From the line containing "[1749.85-1750.75s]" to the final line of the entries, copy each line exactly. Pictures stay out.

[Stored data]
*****

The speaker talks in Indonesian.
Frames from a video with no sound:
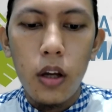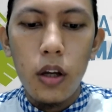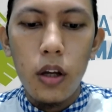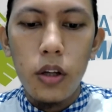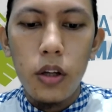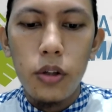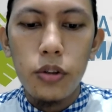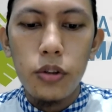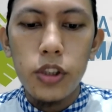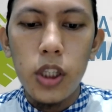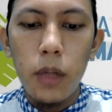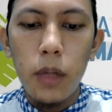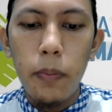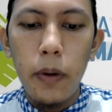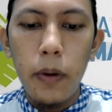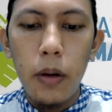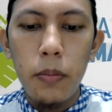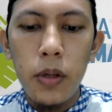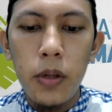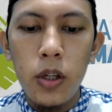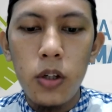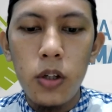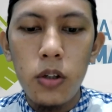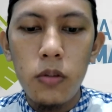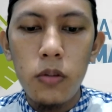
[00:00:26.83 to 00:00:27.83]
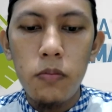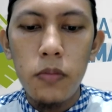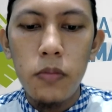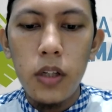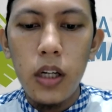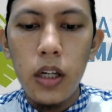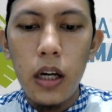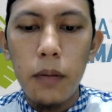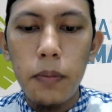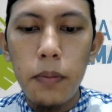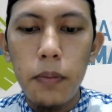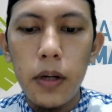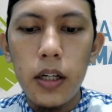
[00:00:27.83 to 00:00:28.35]
User premium
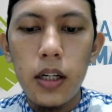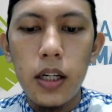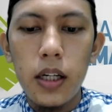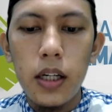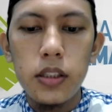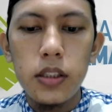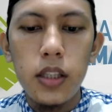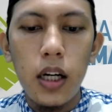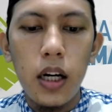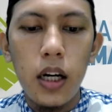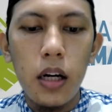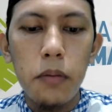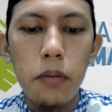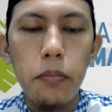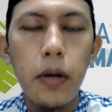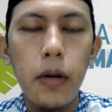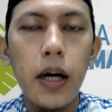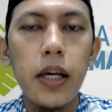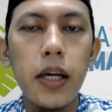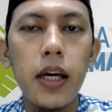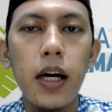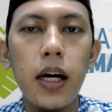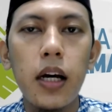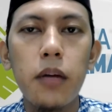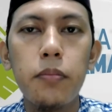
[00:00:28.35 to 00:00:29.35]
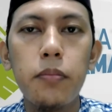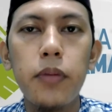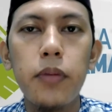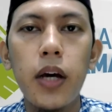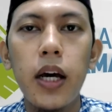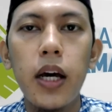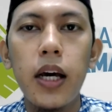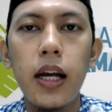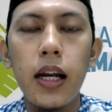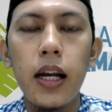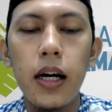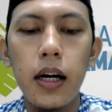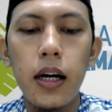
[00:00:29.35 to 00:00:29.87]
didapat dengan cara bayar
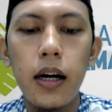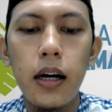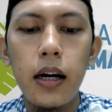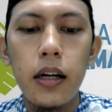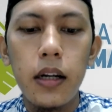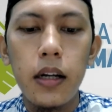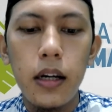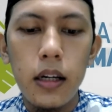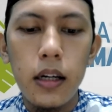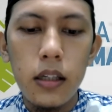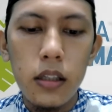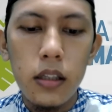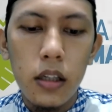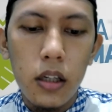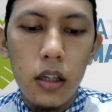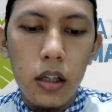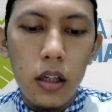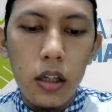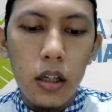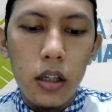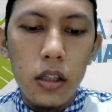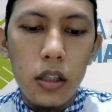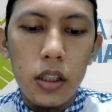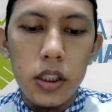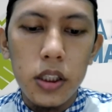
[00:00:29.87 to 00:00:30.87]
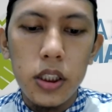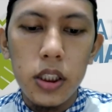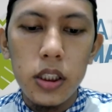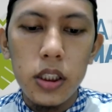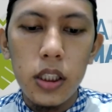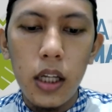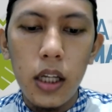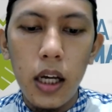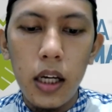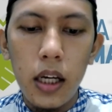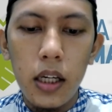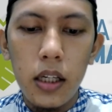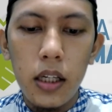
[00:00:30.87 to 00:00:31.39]
biaya langganan di sisi
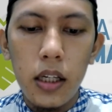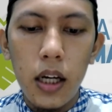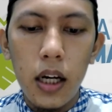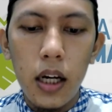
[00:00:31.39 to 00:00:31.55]
lain,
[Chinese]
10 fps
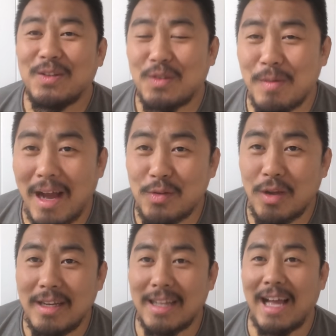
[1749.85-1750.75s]
对吧？
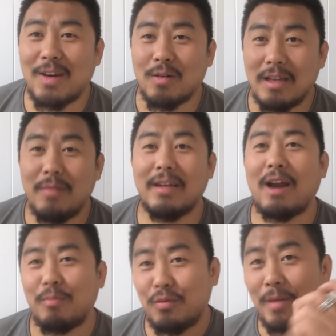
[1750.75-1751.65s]
全家带口的，因为那
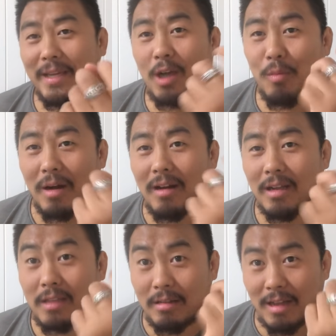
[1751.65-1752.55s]
儿不会被敲门
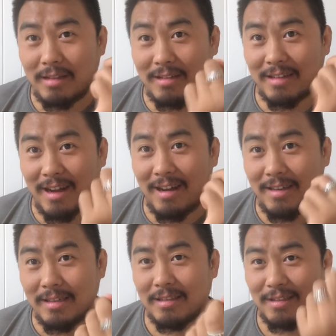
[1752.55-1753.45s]
啊，当当当当
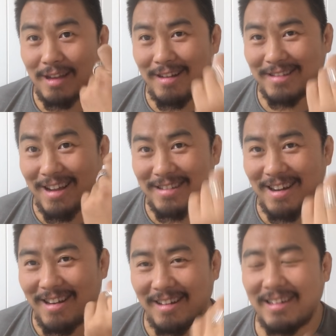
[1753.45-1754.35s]
当当当
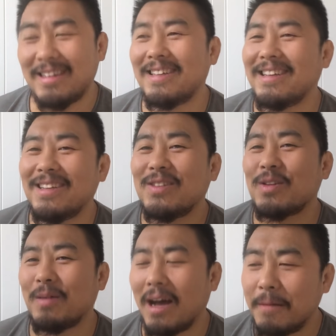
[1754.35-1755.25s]
当，
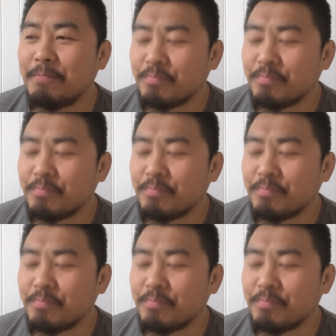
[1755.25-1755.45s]
对吧？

*****

* _EXERCISE OUTPUT_
[1749.85-1750.75s]
对吧？
[1750.75-1751.65s]
全家带口的，因为那
[1751.65-1752.55s]
儿不会被敲门
[1752.55-1753.45s]
啊，当当当当
[1753.45-1754.35s]
当当当
[1754.35-1755.25s]
当，
[1755.25-1755.45s]
对吧？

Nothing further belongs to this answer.